The Orioles have marveled at how McKenna has improved over the years as a result. That's why there wasn't much concern when he scuffled at Bowie after such a hot start. A similar arc occurred last year for infielder Ryan Mountcastle, who was no worse off and produced all summer long at Bowie this year.

McKenna said he's already learning from the problems he faced with the Baysox.

"I think throughout the start of my career, it's been a development," he said. "They talk about the process, and picking up things that help you moving forward and help you get those consistent results. A couple of those things, I always learn from not doing the greatest. Failure is a great teacher, so obviously in this game, you want to be able to hit every time, but the ultimate goal is to be an everyday contributor in the big leagues. Going through that and learning from failure throughout the way is a big part of it."

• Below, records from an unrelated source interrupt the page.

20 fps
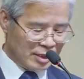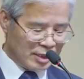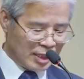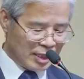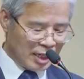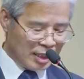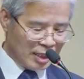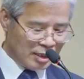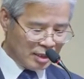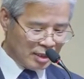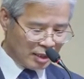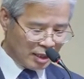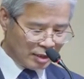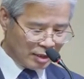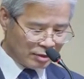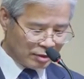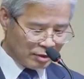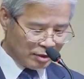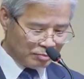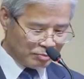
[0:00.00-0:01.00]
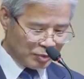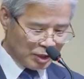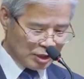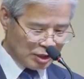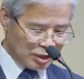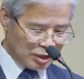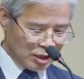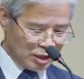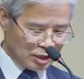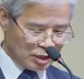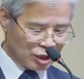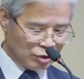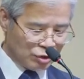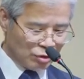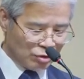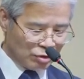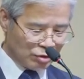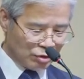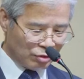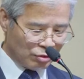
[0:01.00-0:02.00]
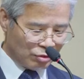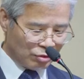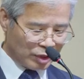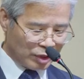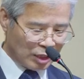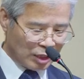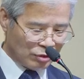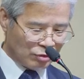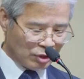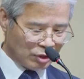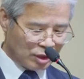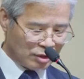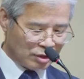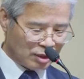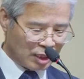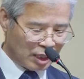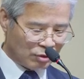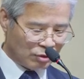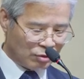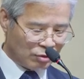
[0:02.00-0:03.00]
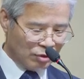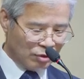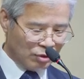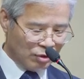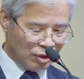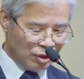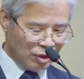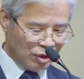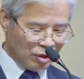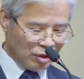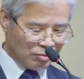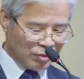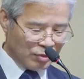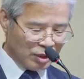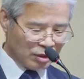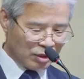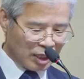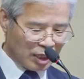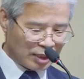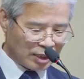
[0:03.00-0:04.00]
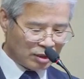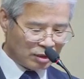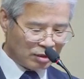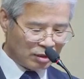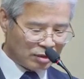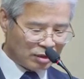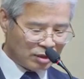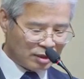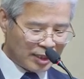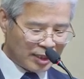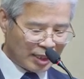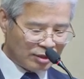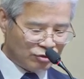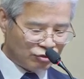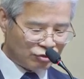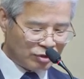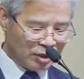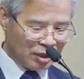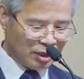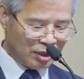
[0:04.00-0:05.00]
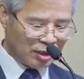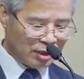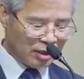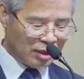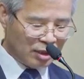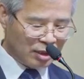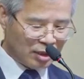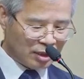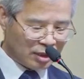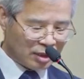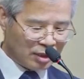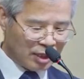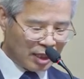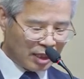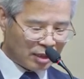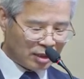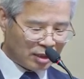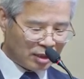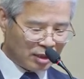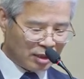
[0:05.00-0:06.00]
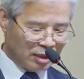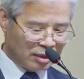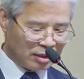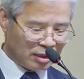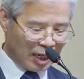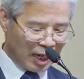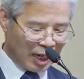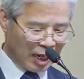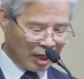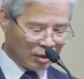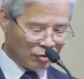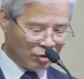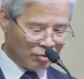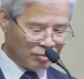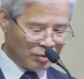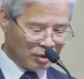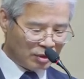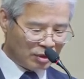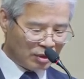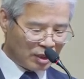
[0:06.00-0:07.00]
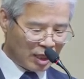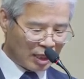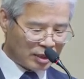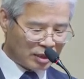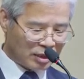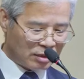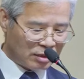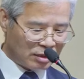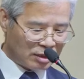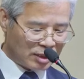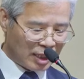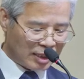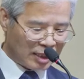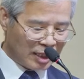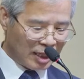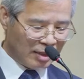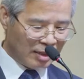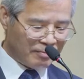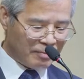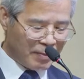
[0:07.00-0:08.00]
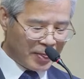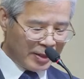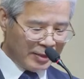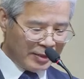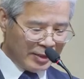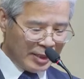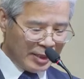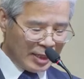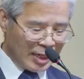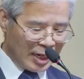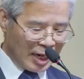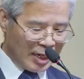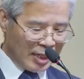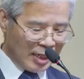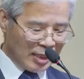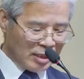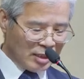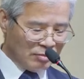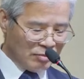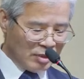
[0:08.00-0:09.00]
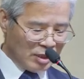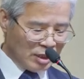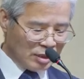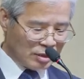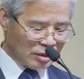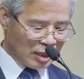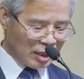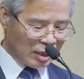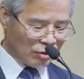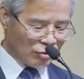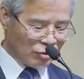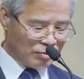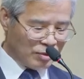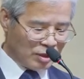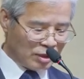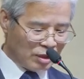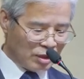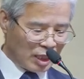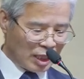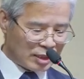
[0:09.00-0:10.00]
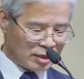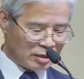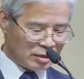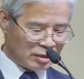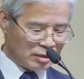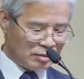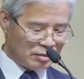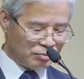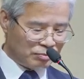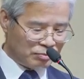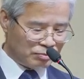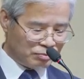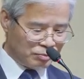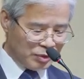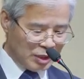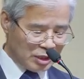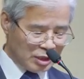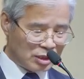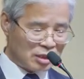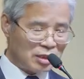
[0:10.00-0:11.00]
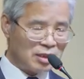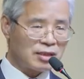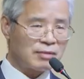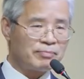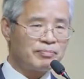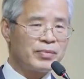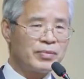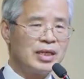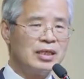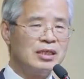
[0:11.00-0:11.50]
하나님께서 빛이 지속적으로 계속 있으라고 명령하신 것은 단순히 그냥 있으라고 명령하신 것이 아니라 하나님이 있으라고 명령하신 그 빛은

Though McKenna might be the best long-term center fielder in a system that also features Cedric Mullins, Austin Hays and top prospect Yusniel Díaz, the crowded nature of the Orioles' outfield (with DJ Stewart and Trey Mancini also in that mix) means the team is going to have to get creative to fit them all in a major league lineup in the near future.

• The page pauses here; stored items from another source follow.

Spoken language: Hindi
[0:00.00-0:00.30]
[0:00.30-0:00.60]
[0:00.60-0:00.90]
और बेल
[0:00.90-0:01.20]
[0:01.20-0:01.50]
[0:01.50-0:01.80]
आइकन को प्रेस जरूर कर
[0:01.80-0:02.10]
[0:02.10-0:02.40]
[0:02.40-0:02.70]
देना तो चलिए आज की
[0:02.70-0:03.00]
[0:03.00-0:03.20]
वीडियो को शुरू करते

That's why McKenna trying out some second base, where he played in high school and also dabbled in after the Orioles drafted him in 2015, could open up more possibilities for the Orioles and their No. 8 prospect.

"It wasn't anything crazy," McKenna said of playing second. "The second half this season, I got some reps there, just in practice and during BP they would hit me ground balls. I just think their goal was maybe to have me potentially be able to play there. We'll see where that ends up, but I think it can't hurt, being able to play another position."